Stored items

=== Begin Enclosure ===

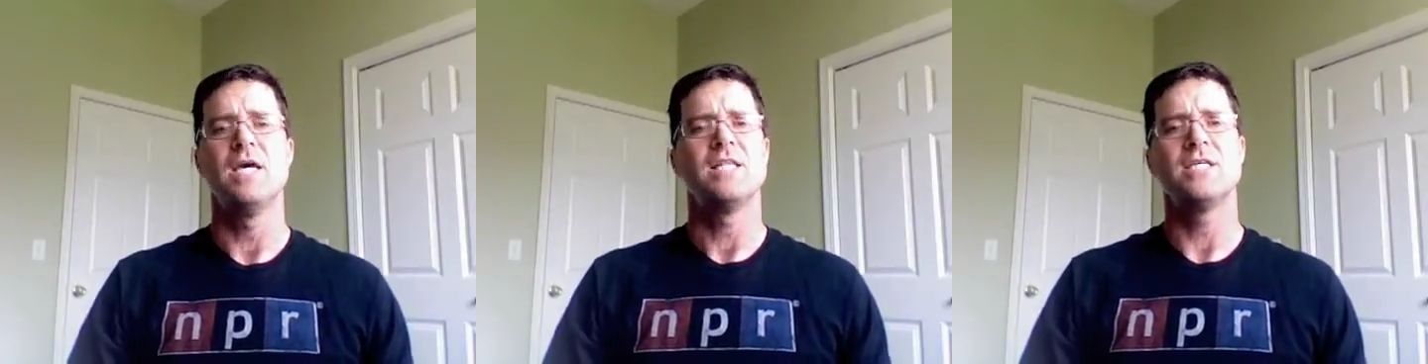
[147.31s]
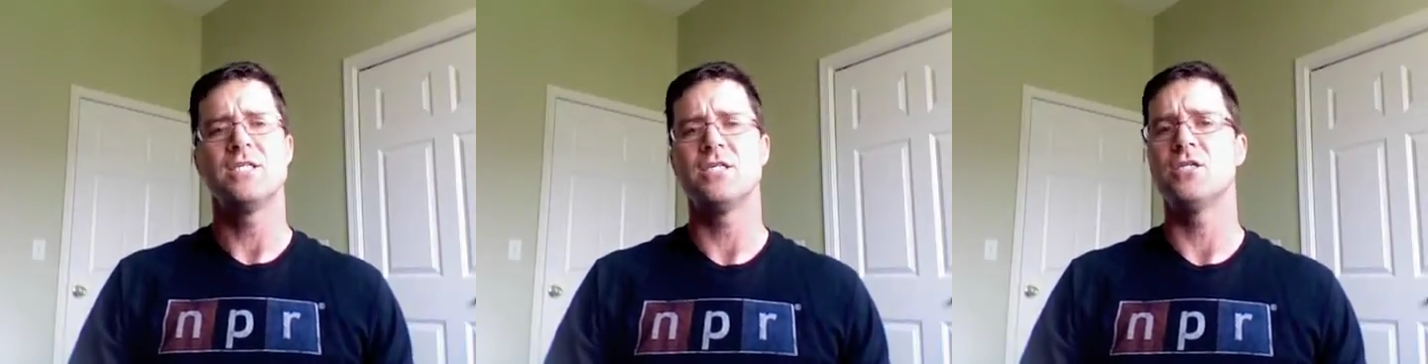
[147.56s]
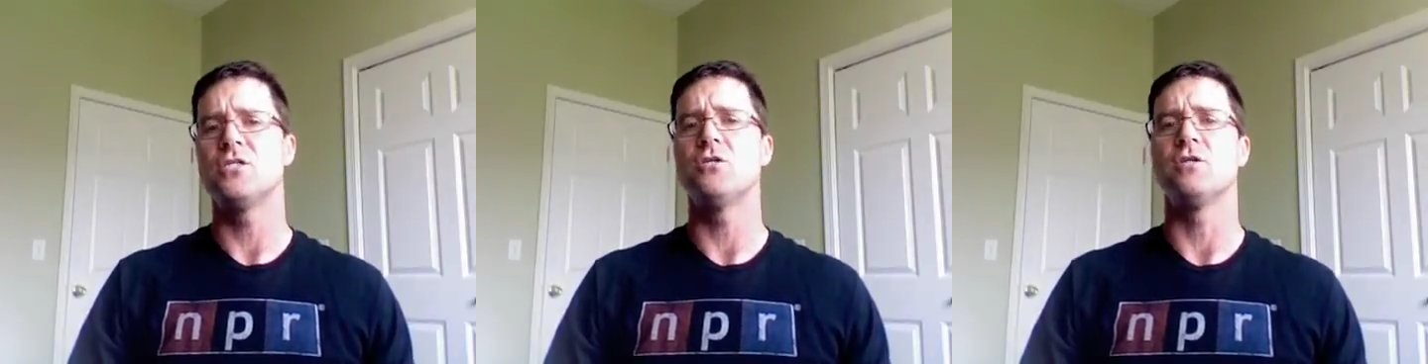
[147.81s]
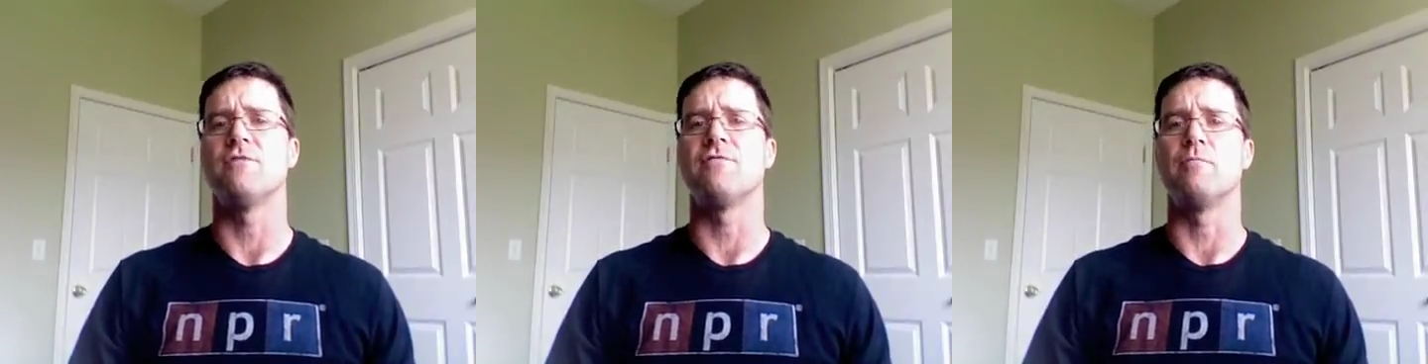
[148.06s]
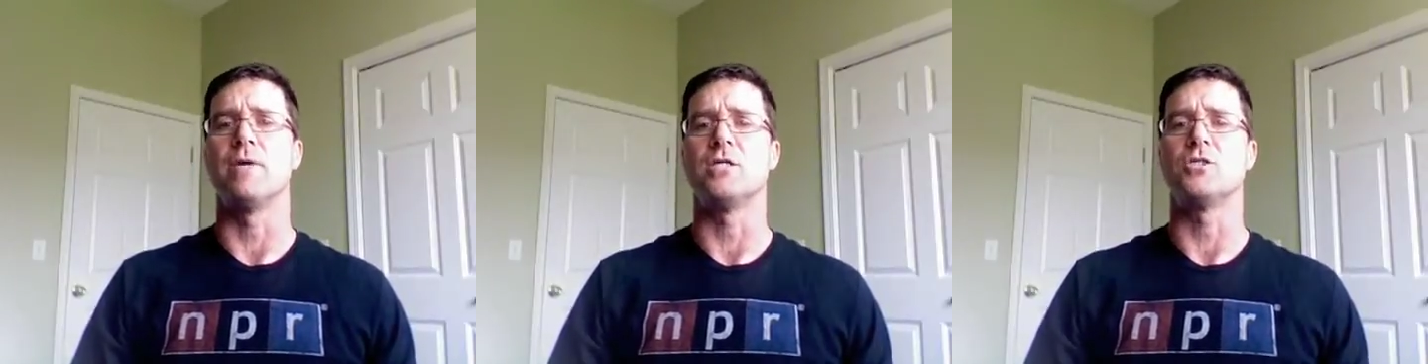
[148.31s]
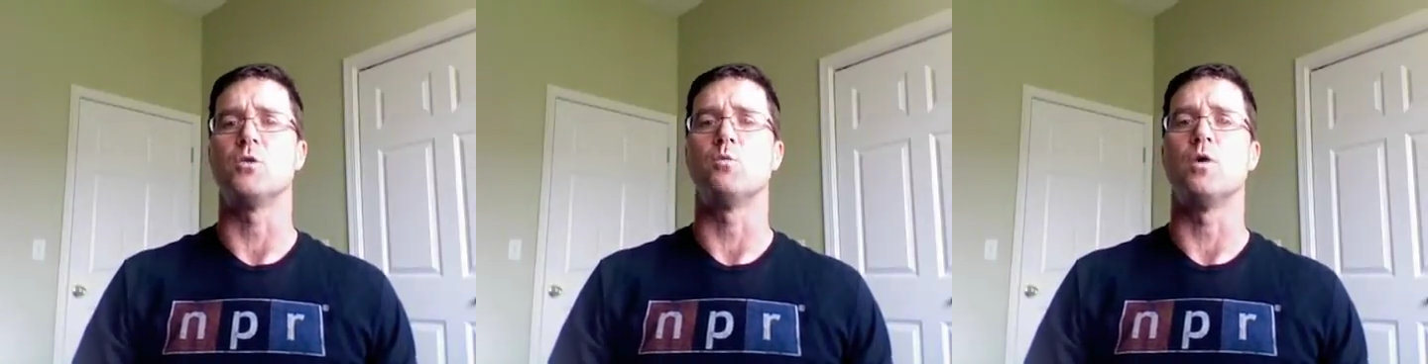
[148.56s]
This additional
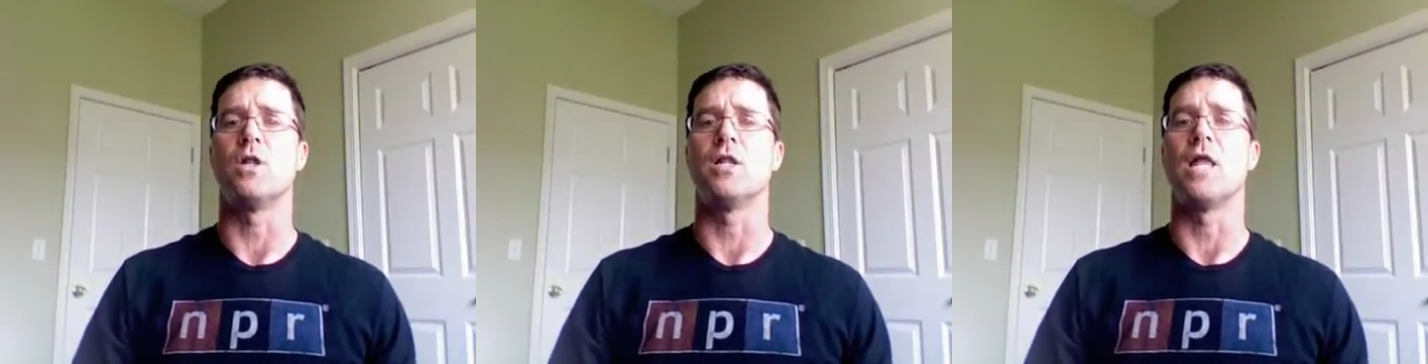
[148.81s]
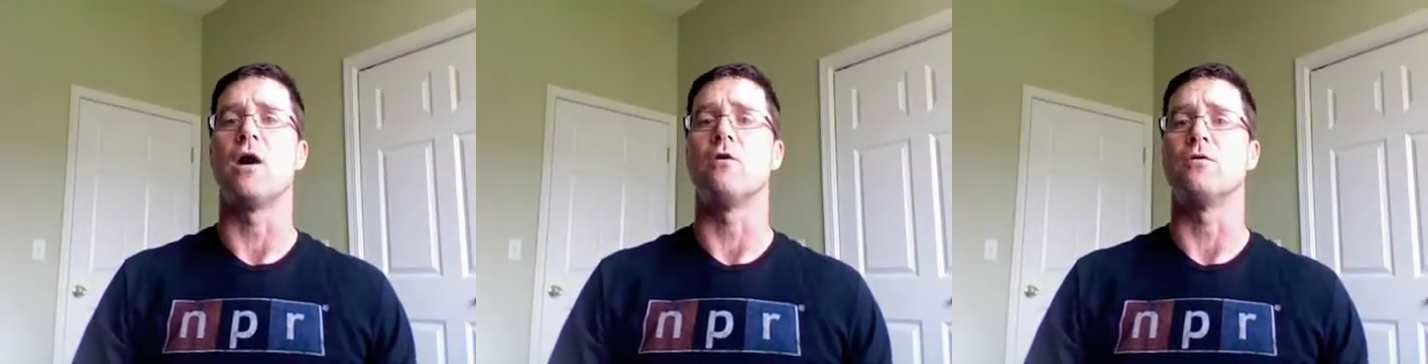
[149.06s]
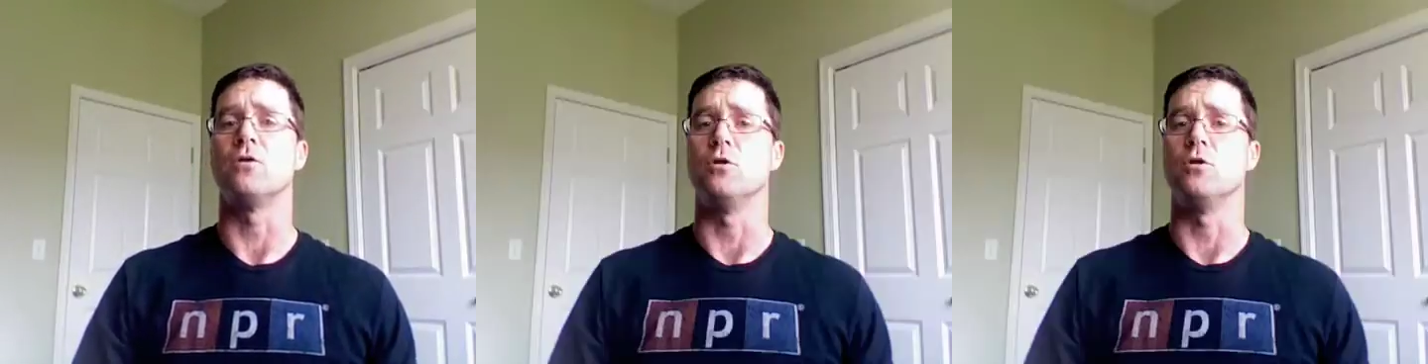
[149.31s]
information will allow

=== End Enclosure ===

### WHAT YOU NEED TO DO
Exactly as they stand, retype all the entries, but omit the pictures.

### RESPONSE
[147.31s]
[147.56s]
[147.81s]
[148.06s]
[148.31s]
[148.56s]
This additional
[148.81s]
[149.06s]
[149.31s]
information will allow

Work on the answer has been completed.